■ **INSTRUCTIONS FOR THE TASK**: Repeat the records word for word.

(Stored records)
==========
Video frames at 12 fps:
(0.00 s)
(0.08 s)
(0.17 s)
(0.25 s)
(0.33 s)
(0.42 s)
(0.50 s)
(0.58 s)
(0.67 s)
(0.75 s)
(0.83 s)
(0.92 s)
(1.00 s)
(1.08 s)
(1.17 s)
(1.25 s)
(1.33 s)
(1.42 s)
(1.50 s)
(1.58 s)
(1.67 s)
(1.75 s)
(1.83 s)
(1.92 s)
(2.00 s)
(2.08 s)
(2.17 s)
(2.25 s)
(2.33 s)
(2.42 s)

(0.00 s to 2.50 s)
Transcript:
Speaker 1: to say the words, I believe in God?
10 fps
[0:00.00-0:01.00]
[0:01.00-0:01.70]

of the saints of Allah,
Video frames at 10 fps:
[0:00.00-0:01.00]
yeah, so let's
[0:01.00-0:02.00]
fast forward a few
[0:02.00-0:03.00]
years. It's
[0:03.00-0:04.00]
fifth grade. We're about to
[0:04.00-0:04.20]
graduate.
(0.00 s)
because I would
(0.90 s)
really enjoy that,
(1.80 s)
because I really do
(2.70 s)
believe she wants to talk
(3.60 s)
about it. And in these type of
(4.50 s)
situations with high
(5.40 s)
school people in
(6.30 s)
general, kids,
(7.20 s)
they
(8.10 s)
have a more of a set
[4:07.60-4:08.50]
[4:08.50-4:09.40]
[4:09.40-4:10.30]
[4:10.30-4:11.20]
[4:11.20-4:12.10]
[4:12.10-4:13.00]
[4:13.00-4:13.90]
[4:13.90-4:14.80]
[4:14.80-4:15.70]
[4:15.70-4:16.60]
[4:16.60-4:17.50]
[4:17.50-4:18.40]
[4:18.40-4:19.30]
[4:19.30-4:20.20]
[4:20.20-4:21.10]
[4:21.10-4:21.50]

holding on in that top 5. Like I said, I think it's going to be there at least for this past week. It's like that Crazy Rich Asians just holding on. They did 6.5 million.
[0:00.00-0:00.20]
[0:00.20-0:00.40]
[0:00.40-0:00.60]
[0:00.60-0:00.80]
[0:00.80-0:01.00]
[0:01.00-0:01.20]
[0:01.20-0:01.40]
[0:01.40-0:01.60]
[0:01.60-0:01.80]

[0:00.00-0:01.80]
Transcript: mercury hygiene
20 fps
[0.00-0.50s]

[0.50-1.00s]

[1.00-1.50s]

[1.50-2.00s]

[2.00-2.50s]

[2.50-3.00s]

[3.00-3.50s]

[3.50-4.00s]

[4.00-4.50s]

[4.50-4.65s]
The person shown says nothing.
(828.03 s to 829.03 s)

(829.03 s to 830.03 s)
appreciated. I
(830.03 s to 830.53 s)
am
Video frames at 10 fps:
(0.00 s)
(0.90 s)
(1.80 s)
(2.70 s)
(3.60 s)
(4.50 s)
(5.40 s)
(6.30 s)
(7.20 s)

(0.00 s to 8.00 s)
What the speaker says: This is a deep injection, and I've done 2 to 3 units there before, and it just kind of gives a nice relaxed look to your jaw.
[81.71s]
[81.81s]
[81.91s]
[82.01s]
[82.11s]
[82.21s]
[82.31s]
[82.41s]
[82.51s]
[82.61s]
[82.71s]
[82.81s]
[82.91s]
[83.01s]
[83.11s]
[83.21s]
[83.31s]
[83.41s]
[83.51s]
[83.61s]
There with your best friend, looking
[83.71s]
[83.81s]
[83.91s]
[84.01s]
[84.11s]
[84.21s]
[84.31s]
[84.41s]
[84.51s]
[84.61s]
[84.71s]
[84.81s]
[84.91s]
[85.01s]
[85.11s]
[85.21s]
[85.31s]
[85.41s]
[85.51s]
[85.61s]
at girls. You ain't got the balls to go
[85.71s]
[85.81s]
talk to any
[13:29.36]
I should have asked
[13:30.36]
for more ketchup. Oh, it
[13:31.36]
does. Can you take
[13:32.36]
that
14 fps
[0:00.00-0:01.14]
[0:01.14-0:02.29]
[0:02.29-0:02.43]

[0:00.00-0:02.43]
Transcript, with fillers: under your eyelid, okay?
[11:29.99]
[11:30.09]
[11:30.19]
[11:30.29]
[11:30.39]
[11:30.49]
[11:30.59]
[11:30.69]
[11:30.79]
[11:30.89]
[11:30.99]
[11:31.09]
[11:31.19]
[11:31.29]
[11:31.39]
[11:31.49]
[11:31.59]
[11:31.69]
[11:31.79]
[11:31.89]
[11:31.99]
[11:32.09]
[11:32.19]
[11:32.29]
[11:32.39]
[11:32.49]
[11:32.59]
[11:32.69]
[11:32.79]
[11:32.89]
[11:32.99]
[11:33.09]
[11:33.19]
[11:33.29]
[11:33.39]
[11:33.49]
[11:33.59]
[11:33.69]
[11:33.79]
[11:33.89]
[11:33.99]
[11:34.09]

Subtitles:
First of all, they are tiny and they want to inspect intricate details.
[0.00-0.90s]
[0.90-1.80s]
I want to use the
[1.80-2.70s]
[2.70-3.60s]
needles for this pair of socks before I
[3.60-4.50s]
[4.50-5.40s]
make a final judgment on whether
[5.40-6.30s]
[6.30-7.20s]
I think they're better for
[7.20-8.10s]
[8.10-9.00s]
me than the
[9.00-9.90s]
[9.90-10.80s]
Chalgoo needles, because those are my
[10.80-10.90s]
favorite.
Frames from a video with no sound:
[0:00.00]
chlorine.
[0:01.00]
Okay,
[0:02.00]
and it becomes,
==========
■ **TASK SOLUTION**:
Video frames at 12 fps:
(0.00 s)
(0.08 s)
(0.17 s)
(0.25 s)
(0.33 s)
(0.42 s)
(0.50 s)
(0.58 s)
(0.67 s)
(0.75 s)
(0.83 s)
(0.92 s)
(1.00 s)
(1.08 s)
(1.17 s)
(1.25 s)
(1.33 s)
(1.42 s)
(1.50 s)
(1.58 s)
(1.67 s)
(1.75 s)
(1.83 s)
(1.92 s)
(2.00 s)
(2.08 s)
(2.17 s)
(2.25 s)
(2.33 s)
(2.42 s)

(0.00 s to 2.50 s)
Transcript:
Speaker 1: to say the words, I believe in God?
10 fps
[0:00.00-0:01.00]
[0:01.00-0:01.70]

of the saints of Allah,
Video frames at 10 fps:
[0:00.00-0:01.00]
yeah, so let's
[0:01.00-0:02.00]
fast forward a few
[0:02.00-0:03.00]
years. It's
[0:03.00-0:04.00]
fifth grade. We're about to
[0:04.00-0:04.20]
graduate.
(0.00 s)
because I would
(0.90 s)
really enjoy that,
(1.80 s)
because I really do
(2.70 s)
believe she wants to talk
(3.60 s)
about it. And in these type of
(4.50 s)
situations with high
(5.40 s)
school people in
(6.30 s)
general, kids,
(7.20 s)
they
(8.10 s)
have a more of a set
[4:07.60-4:08.50]
[4:08.50-4:09.40]
[4:09.40-4:10.30]
[4:10.30-4:11.20]
[4:11.20-4:12.10]
[4:12.10-4:13.00]
[4:13.00-4:13.90]
[4:13.90-4:14.80]
[4:14.80-4:15.70]
[4:15.70-4:16.60]
[4:16.60-4:17.50]
[4:17.50-4:18.40]
[4:18.40-4:19.30]
[4:19.30-4:20.20]
[4:20.20-4:21.10]
[4:21.10-4:21.50]

holding on in that top 5. Like I said, I think it's going to be there at least for this past week. It's like that Crazy Rich Asians just holding on. They did 6.5 million.
[0:00.00-0:00.20]
[0:00.20-0:00.40]
[0:00.40-0:00.60]
[0:00.60-0:00.80]
[0:00.80-0:01.00]
[0:01.00-0:01.20]
[0:01.20-0:01.40]
[0:01.40-0:01.60]
[0:01.60-0:01.80]

[0:00.00-0:01.80]
Transcript: mercury hygiene
20 fps
[0.00-0.50s]

[0.50-1.00s]

[1.00-1.50s]

[1.50-2.00s]

[2.00-2.50s]

[2.50-3.00s]

[3.00-3.50s]

[3.50-4.00s]

[4.00-4.50s]

[4.50-4.65s]
The person shown says nothing.
(828.03 s to 829.03 s)

(829.03 s to 830.03 s)
appreciated. I
(830.03 s to 830.53 s)
am
Video frames at 10 fps:
(0.00 s)
(0.90 s)
(1.80 s)
(2.70 s)
(3.60 s)
(4.50 s)
(5.40 s)
(6.30 s)
(7.20 s)

(0.00 s to 8.00 s)
What the speaker says: This is a deep injection, and I've done 2 to 3 units there before, and it just kind of gives a nice relaxed look to your jaw.
[81.71s]
[81.81s]
[81.91s]
[82.01s]
[82.11s]
[82.21s]
[82.31s]
[82.41s]
[82.51s]
[82.61s]
[82.71s]
[82.81s]
[82.91s]
[83.01s]
[83.11s]
[83.21s]
[83.31s]
[83.41s]
[83.51s]
[83.61s]
There with your best friend, looking
[83.71s]
[83.81s]
[83.91s]
[84.01s]
[84.11s]
[84.21s]
[84.31s]
[84.41s]
[84.51s]
[84.61s]
[84.71s]
[84.81s]
[84.91s]
[85.01s]
[85.11s]
[85.21s]
[85.31s]
[85.41s]
[85.51s]
[85.61s]
at girls. You ain't got the balls to go
[85.71s]
[85.81s]
talk to any
[13:29.36]
I should have asked
[13:30.36]
for more ketchup. Oh, it
[13:31.36]
does. Can you take
[13:32.36]
that
14 fps
[0:00.00-0:01.14]
[0:01.14-0:02.29]
[0:02.29-0:02.43]

[0:00.00-0:02.43]
Transcript, with fillers: under your eyelid, okay?
[11:29.99]
[11:30.09]
[11:30.19]
[11:30.29]
[11:30.39]
[11:30.49]
[11:30.59]
[11:30.69]
[11:30.79]
[11:30.89]
[11:30.99]
[11:31.09]
[11:31.19]
[11:31.29]
[11:31.39]
[11:31.49]
[11:31.59]
[11:31.69]
[11:31.79]
[11:31.89]
[11:31.99]
[11:32.09]
[11:32.19]
[11:32.29]
[11:32.39]
[11:32.49]
[11:32.59]
[11:32.69]
[11:32.79]
[11:32.89]
[11:32.99]
[11:33.09]
[11:33.19]
[11:33.29]
[11:33.39]
[11:33.49]
[11:33.59]
[11:33.69]
[11:33.79]
[11:33.89]
[11:33.99]
[11:34.09]

Subtitles:
First of all, they are tiny and they want to inspect intricate details.
[0.00-0.90s]
[0.90-1.80s]
I want to use the
[1.80-2.70s]
[2.70-3.60s]
needles for this pair of socks before I
[3.60-4.50s]
[4.50-5.40s]
make a final judgment on whether
[5.40-6.30s]
[6.30-7.20s]
I think they're better for
[7.20-8.10s]
[8.10-9.00s]
me than the
[9.00-9.90s]
[9.90-10.80s]
Chalgoo needles, because those are my
[10.80-10.90s]
favorite.
Frames from a video with no sound:
[0:00.00]
chlorine.
[0:01.00]
Okay,
[0:02.00]
and it becomes,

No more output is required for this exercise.